[What to work on]
Return all the lines below exactly as written. Drop every picture.
*** Material supplied ***
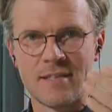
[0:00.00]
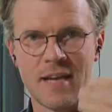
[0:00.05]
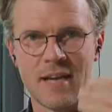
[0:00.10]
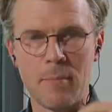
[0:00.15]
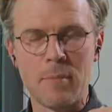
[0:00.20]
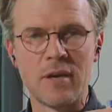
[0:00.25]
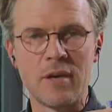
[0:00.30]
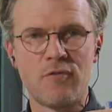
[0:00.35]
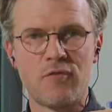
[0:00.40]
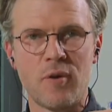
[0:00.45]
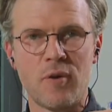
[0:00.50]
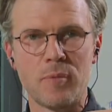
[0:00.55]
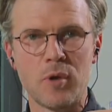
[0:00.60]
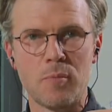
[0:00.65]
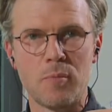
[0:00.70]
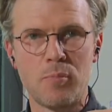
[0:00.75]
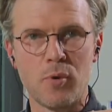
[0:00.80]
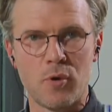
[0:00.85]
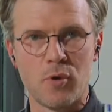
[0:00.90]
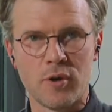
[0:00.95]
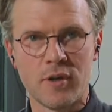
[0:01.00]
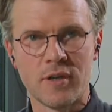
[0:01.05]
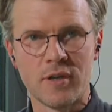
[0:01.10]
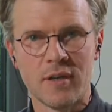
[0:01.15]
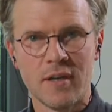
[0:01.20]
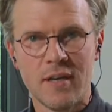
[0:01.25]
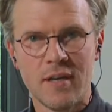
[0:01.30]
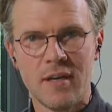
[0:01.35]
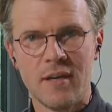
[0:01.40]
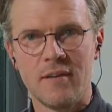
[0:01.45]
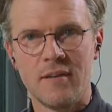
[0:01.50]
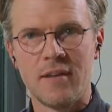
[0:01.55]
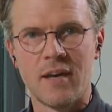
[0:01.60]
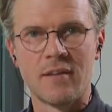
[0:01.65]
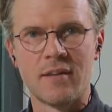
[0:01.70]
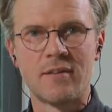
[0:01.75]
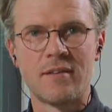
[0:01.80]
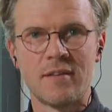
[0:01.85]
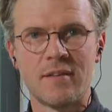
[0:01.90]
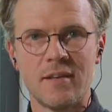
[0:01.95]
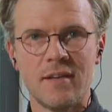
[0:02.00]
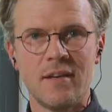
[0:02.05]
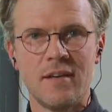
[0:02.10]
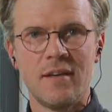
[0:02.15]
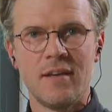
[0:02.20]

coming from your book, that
***
[Response to this exercise]
[0:00.00]
[0:00.05]
[0:00.10]
[0:00.15]
[0:00.20]
[0:00.25]
[0:00.30]
[0:00.35]
[0:00.40]
[0:00.45]
[0:00.50]
[0:00.55]
[0:00.60]
[0:00.65]
[0:00.70]
[0:00.75]
[0:00.80]
[0:00.85]
[0:00.90]
[0:00.95]
[0:01.00]
[0:01.05]
[0:01.10]
[0:01.15]
[0:01.20]
[0:01.25]
[0:01.30]
[0:01.35]
[0:01.40]
[0:01.45]
[0:01.50]
[0:01.55]
[0:01.60]
[0:01.65]
[0:01.70]
[0:01.75]
[0:01.80]
[0:01.85]
[0:01.90]
[0:01.95]
[0:02.00]
[0:02.05]
[0:02.10]
[0:02.15]
[0:02.20]

coming from your book, that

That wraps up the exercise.